Besides a shift in the implied growth expectations, a related trigger for value-growth performance may also be found in political developments. In our recent paper, we show how rising industry concentration in the US has given rise to “superstar” firms that dominate their respective industries. Firms such as Microsoft, Amazon, Google, Apple and Facebook have been able to consolidate their market power and generate abnormal profits and equity returns.
Although investors have benefited greatly from this winner-takes-all market, there is a growing concern that it is harming consumers and worsening income inequality. A tougher regulatory environment poses significant downside risks to superstar firms’ ability to sustain abnormal profit growth.
Regardless of the driver, should the value-growth dynamic shift, active managers would be better placed to capture the potential of undervalued stocks.
What have been the other drivers of active performance?
At an individual stock level, the ability of active managers to add value is determined by cross-stock correlations and the dispersion of stock returns. The former measures the extent to which stock prices move together, the latter the difference in the returns of the best and worst performing stocks. Active managers do best when cross-correlations are low and dispersion is high.
Unfortunately for active managers, the post-global financial crisis period has been characterised by high correlations and low dispersion (Figure 2). Markets have been driven more by broad macroeconomic themes, such as the expectations of central bank easing, and less by future prospects of individual companies. This dearth of opportunities is also evident when looking at the potential return from correctly forecasting earnings, which has more or less halved in the last 10 years (1).
What is the outlook for the drivers of active performance?
We believe that the headwinds described above are cyclical. While it is not easy to forecast cross correlations, dispersion or market breadth precisely, the conditions could be set for a reversal, at least with respect to the latter two. Given that the dispersion of returns increases with uncertainty, active managers tend to do better in challenging times. For example, in 2001 and 2003, and again in 2008 and 2009, the percentage of funds outperforming noticeably increased in the US (Figure 3).
Furthermore, a number of other factors that have led to underperformance of active managers could reverse. In particular, if we see better performance of value stocks and increased differentiation in the prospects of individual companies, active management should reassert its importance in investment portfolios.
You can download the full version of this article below:
- Why investors should not write off active management (9 pages, 1mb)

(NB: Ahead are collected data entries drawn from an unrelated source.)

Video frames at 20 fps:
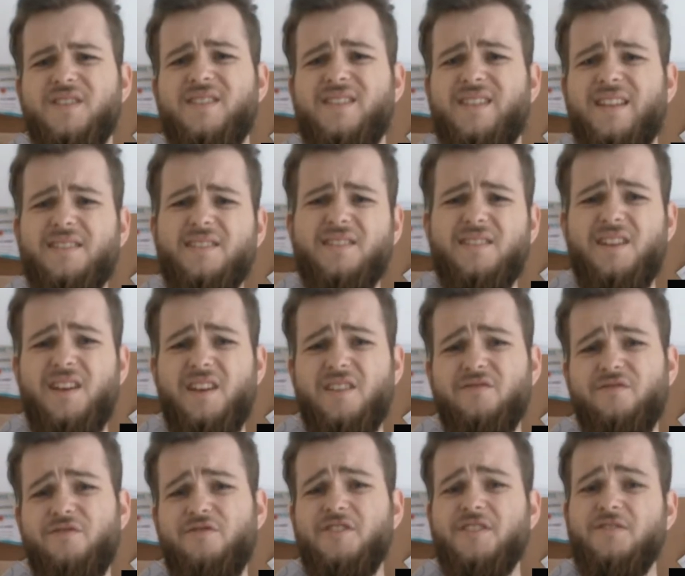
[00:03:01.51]
doesn't
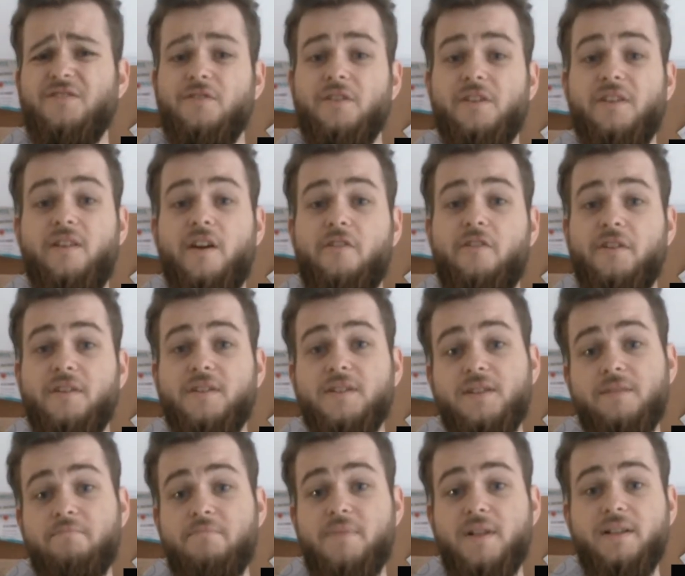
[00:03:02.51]
influence your character's
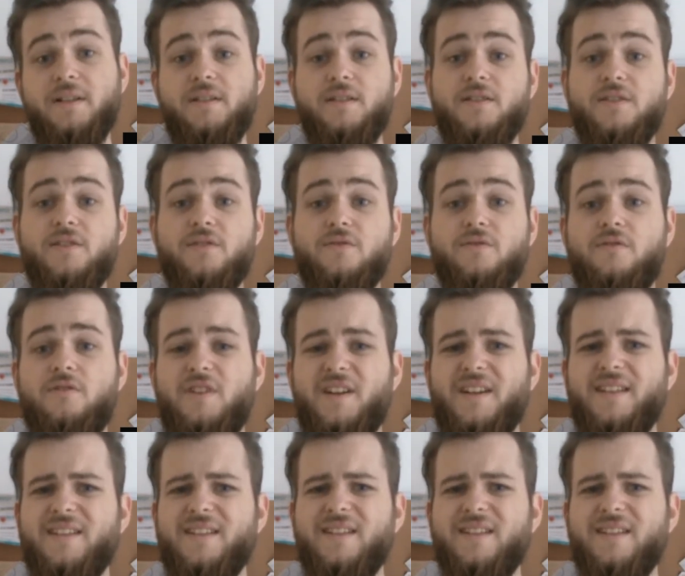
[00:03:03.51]
ability score and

- Why investors should not write off active management (5 pages, 740KB)
1. Source: Schroders, Refinitiv Datastream. Data as at 31 December 2016. Based on Datastream Global Equity Index. Every July we calculate the difference between the actual reported earnings for the following year and the one year forward consensus earnings forecast made at that date. We exclude any companies with negative earnings and companies where the percentage difference is very high or very low (top or bottom 2% of growth). We rank companies from high to low on the percentage difference between the earnings they would go on to report and the forecast earnings at that time. We make an index of the companies in the top quartile of that ranking in each year and compare the performance of the index to the overall universe to estimate alpha.